# Data in this exercise
# # #
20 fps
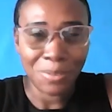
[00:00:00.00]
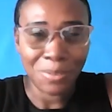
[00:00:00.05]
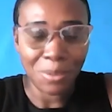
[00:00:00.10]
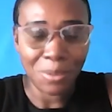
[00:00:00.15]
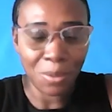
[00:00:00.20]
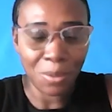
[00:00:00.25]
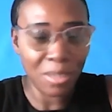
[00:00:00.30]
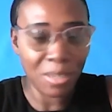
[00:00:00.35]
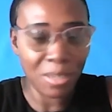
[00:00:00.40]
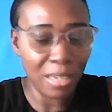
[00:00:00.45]

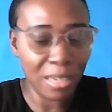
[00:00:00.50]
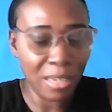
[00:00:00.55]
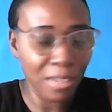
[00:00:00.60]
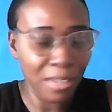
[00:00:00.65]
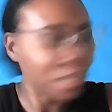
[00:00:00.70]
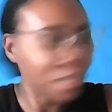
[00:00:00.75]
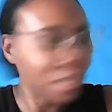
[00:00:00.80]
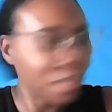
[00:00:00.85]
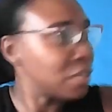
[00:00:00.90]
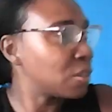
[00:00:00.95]
Okay,
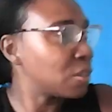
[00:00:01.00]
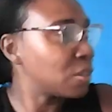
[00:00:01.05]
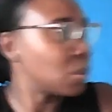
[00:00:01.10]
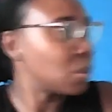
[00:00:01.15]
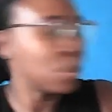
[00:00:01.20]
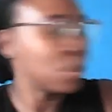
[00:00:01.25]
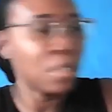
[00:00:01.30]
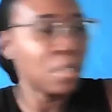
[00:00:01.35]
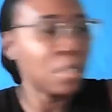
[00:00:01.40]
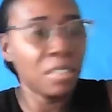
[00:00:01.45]

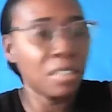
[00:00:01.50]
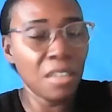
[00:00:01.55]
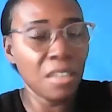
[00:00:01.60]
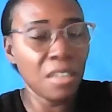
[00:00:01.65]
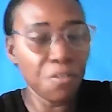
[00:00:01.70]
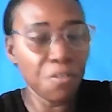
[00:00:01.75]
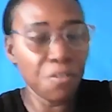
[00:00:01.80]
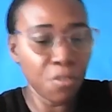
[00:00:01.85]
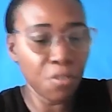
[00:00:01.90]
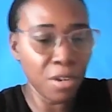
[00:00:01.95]
so
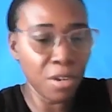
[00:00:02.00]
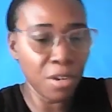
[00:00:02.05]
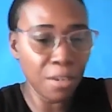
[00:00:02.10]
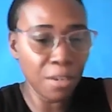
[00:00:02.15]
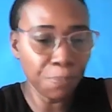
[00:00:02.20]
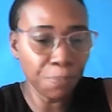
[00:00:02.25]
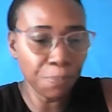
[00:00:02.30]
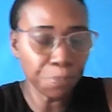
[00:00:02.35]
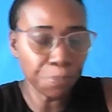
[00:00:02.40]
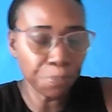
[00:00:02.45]
Jeffrey,
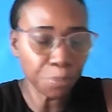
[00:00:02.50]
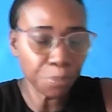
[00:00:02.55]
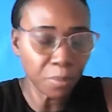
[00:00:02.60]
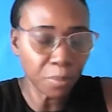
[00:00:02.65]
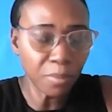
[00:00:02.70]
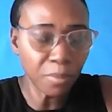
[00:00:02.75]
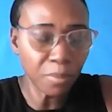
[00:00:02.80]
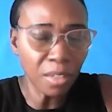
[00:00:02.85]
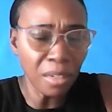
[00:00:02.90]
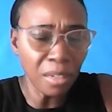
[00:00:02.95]

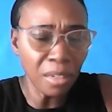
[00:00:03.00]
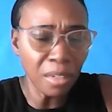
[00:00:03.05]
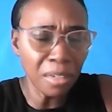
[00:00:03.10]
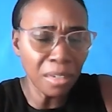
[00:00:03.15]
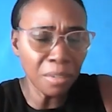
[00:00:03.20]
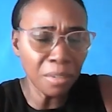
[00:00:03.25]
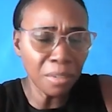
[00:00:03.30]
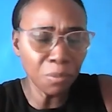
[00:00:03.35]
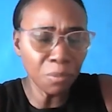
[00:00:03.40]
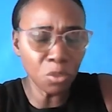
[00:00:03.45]

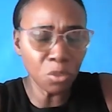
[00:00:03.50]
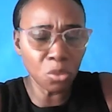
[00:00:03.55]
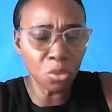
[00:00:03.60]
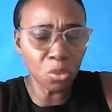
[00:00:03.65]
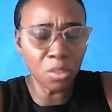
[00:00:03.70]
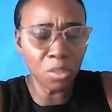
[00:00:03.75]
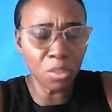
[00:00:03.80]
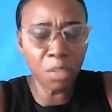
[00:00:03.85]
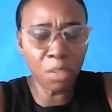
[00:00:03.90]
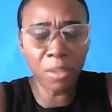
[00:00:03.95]

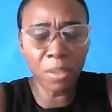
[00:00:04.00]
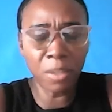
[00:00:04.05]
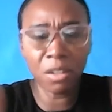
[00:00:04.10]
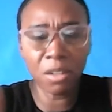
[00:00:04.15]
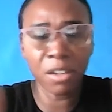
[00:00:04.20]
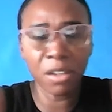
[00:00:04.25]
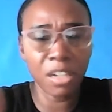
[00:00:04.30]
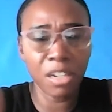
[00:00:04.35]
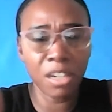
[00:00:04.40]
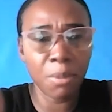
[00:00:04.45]
today we are
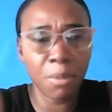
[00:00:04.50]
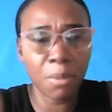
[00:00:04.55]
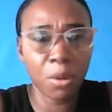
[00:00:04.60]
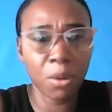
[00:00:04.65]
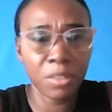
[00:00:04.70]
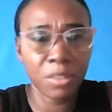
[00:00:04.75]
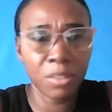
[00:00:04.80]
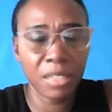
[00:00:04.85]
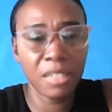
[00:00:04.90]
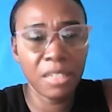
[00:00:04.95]
talking
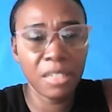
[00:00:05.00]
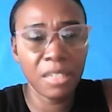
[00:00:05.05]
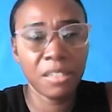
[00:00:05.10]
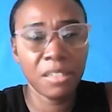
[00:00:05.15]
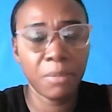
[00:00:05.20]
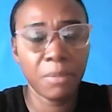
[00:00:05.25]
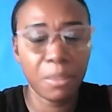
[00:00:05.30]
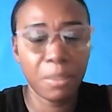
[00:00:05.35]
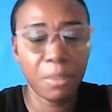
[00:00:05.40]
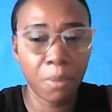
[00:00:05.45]
about
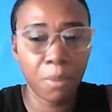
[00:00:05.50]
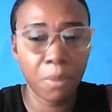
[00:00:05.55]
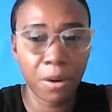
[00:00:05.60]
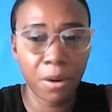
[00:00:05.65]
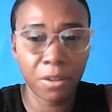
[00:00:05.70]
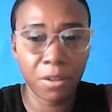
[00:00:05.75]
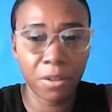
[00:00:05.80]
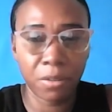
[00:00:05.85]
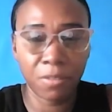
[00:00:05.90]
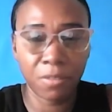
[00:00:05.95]
intimate
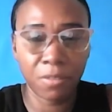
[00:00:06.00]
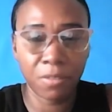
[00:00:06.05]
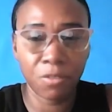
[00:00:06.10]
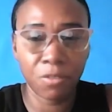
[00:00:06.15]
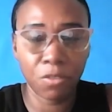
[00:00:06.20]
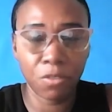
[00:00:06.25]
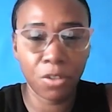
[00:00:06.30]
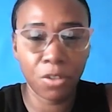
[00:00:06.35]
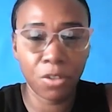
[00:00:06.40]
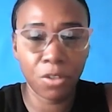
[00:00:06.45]
partner
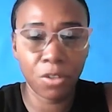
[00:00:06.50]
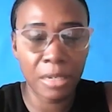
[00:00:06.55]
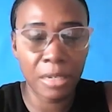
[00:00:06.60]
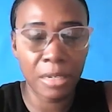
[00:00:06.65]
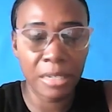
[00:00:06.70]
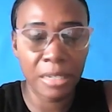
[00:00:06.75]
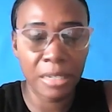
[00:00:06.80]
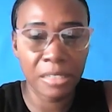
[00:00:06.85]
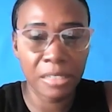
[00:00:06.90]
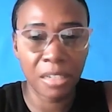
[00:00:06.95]

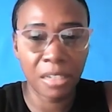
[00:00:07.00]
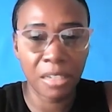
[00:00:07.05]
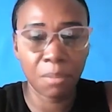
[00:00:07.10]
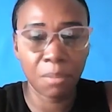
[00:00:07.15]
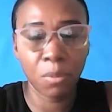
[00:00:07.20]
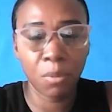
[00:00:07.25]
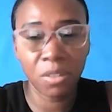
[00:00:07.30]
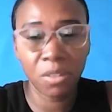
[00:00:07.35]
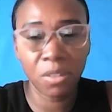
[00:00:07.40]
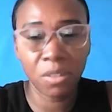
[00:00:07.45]
violence, and
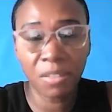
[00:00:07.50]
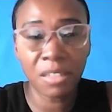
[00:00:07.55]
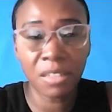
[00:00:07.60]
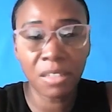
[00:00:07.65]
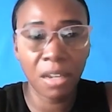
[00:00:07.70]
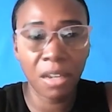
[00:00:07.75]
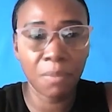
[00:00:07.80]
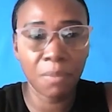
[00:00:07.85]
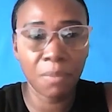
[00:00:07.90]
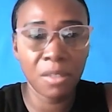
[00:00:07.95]
most of the
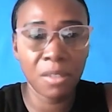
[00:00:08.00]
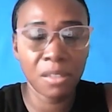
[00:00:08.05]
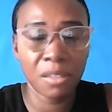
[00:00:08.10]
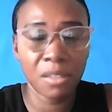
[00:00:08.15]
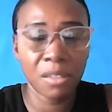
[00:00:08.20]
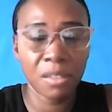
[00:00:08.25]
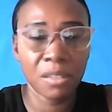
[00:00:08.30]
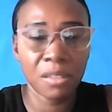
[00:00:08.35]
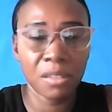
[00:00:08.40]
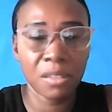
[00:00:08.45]
time this
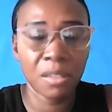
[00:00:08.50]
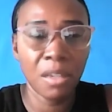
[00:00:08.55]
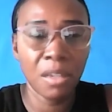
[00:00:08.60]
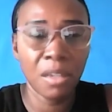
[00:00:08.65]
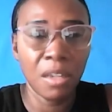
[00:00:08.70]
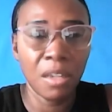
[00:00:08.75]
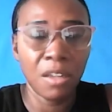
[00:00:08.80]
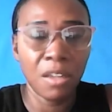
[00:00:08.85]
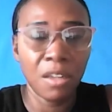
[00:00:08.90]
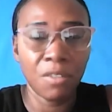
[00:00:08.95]
is
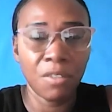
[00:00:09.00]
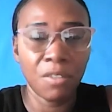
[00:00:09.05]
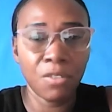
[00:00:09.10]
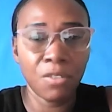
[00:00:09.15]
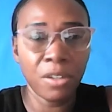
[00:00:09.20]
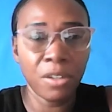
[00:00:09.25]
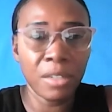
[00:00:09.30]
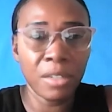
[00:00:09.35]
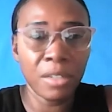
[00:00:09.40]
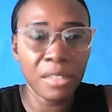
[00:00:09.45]

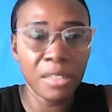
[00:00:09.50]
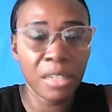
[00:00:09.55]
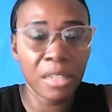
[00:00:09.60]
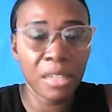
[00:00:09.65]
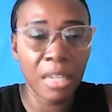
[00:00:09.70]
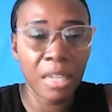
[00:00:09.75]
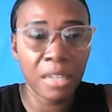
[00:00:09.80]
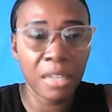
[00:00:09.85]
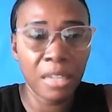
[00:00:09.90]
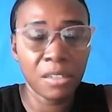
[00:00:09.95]
violence
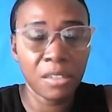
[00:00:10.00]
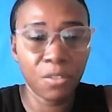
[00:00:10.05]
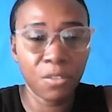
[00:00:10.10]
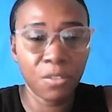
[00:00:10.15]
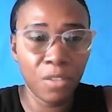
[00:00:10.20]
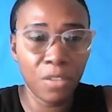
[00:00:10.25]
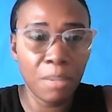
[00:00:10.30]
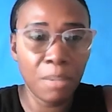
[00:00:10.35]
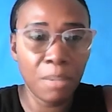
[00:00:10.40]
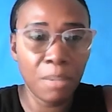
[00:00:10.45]
against
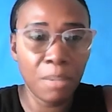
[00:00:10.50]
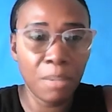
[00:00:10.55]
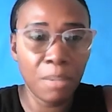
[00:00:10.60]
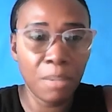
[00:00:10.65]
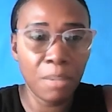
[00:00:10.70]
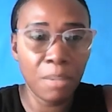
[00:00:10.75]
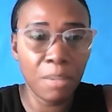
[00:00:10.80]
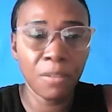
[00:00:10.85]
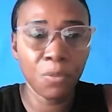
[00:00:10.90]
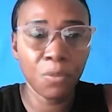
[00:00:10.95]

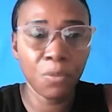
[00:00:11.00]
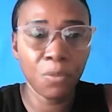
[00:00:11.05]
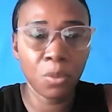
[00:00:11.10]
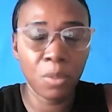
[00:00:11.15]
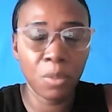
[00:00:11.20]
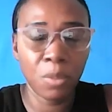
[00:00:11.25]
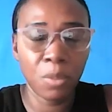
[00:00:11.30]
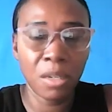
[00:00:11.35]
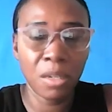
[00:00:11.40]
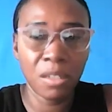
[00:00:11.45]
female.
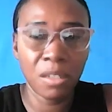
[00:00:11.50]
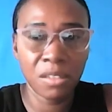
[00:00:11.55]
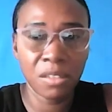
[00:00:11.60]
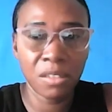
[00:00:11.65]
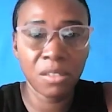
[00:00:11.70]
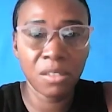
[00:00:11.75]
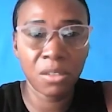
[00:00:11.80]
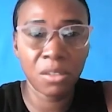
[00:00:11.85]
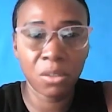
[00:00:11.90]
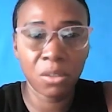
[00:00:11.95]
We
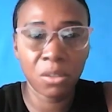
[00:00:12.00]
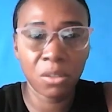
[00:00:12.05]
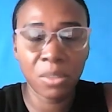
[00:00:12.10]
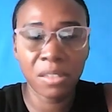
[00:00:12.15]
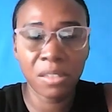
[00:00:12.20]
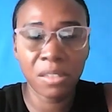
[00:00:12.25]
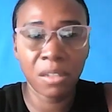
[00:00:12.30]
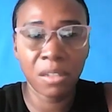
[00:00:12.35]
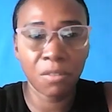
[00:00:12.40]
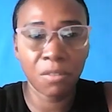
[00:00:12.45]
consider
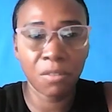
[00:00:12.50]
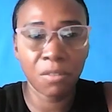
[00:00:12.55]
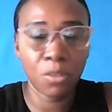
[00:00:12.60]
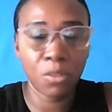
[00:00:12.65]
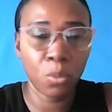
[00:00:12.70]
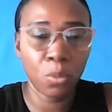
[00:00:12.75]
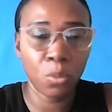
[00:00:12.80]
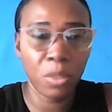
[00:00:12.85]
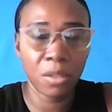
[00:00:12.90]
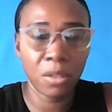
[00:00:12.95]
ourselves the
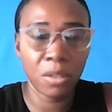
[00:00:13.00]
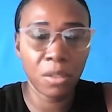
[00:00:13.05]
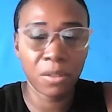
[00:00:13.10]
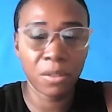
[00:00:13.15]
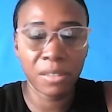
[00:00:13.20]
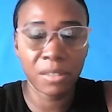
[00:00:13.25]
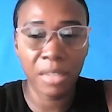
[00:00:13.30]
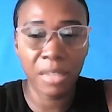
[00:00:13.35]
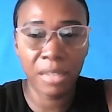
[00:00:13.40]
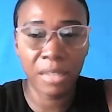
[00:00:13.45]
weaker
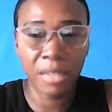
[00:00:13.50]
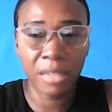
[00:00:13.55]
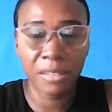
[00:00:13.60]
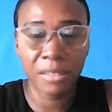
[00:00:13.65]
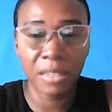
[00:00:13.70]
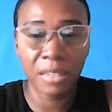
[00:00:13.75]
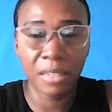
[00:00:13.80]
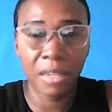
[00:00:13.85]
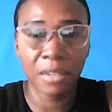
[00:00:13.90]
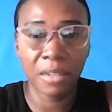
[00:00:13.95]
sex,
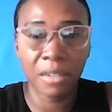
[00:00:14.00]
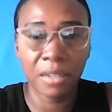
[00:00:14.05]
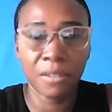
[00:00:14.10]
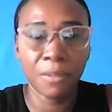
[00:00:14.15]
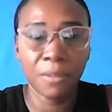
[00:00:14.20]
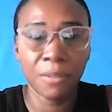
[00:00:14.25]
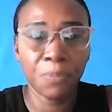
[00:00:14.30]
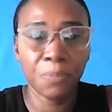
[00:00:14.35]
and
# # #
# Task prompt
Although the records above contain pictures, the copy should hold only the lines from their start through the line containing "[00:00:07.55]", each exactly as written, and none of the pictures.

# Problem solution
20 fps
[00:00:00.00]
[00:00:00.05]
[00:00:00.10]
[00:00:00.15]
[00:00:00.20]
[00:00:00.25]
[00:00:00.30]
[00:00:00.35]
[00:00:00.40]
[00:00:00.45]

[00:00:00.50]
[00:00:00.55]
[00:00:00.60]
[00:00:00.65]
[00:00:00.70]
[00:00:00.75]
[00:00:00.80]
[00:00:00.85]
[00:00:00.90]
[00:00:00.95]
Okay,
[00:00:01.00]
[00:00:01.05]
[00:00:01.10]
[00:00:01.15]
[00:00:01.20]
[00:00:01.25]
[00:00:01.30]
[00:00:01.35]
[00:00:01.40]
[00:00:01.45]

[00:00:01.50]
[00:00:01.55]
[00:00:01.60]
[00:00:01.65]
[00:00:01.70]
[00:00:01.75]
[00:00:01.80]
[00:00:01.85]
[00:00:01.90]
[00:00:01.95]
so
[00:00:02.00]
[00:00:02.05]
[00:00:02.10]
[00:00:02.15]
[00:00:02.20]
[00:00:02.25]
[00:00:02.30]
[00:00:02.35]
[00:00:02.40]
[00:00:02.45]
Jeffrey,
[00:00:02.50]
[00:00:02.55]
[00:00:02.60]
[00:00:02.65]
[00:00:02.70]
[00:00:02.75]
[00:00:02.80]
[00:00:02.85]
[00:00:02.90]
[00:00:02.95]

[00:00:03.00]
[00:00:03.05]
[00:00:03.10]
[00:00:03.15]
[00:00:03.20]
[00:00:03.25]
[00:00:03.30]
[00:00:03.35]
[00:00:03.40]
[00:00:03.45]

[00:00:03.50]
[00:00:03.55]
[00:00:03.60]
[00:00:03.65]
[00:00:03.70]
[00:00:03.75]
[00:00:03.80]
[00:00:03.85]
[00:00:03.90]
[00:00:03.95]

[00:00:04.00]
[00:00:04.05]
[00:00:04.10]
[00:00:04.15]
[00:00:04.20]
[00:00:04.25]
[00:00:04.30]
[00:00:04.35]
[00:00:04.40]
[00:00:04.45]
today we are
[00:00:04.50]
[00:00:04.55]
[00:00:04.60]
[00:00:04.65]
[00:00:04.70]
[00:00:04.75]
[00:00:04.80]
[00:00:04.85]
[00:00:04.90]
[00:00:04.95]
talking
[00:00:05.00]
[00:00:05.05]
[00:00:05.10]
[00:00:05.15]
[00:00:05.20]
[00:00:05.25]
[00:00:05.30]
[00:00:05.35]
[00:00:05.40]
[00:00:05.45]
about
[00:00:05.50]
[00:00:05.55]
[00:00:05.60]
[00:00:05.65]
[00:00:05.70]
[00:00:05.75]
[00:00:05.80]
[00:00:05.85]
[00:00:05.90]
[00:00:05.95]
intimate
[00:00:06.00]
[00:00:06.05]
[00:00:06.10]
[00:00:06.15]
[00:00:06.20]
[00:00:06.25]
[00:00:06.30]
[00:00:06.35]
[00:00:06.40]
[00:00:06.45]
partner
[00:00:06.50]
[00:00:06.55]
[00:00:06.60]
[00:00:06.65]
[00:00:06.70]
[00:00:06.75]
[00:00:06.80]
[00:00:06.85]
[00:00:06.90]
[00:00:06.95]

[00:00:07.00]
[00:00:07.05]
[00:00:07.10]
[00:00:07.15]
[00:00:07.20]
[00:00:07.25]
[00:00:07.30]
[00:00:07.35]
[00:00:07.40]
[00:00:07.45]
violence, and
[00:00:07.50]
[00:00:07.55]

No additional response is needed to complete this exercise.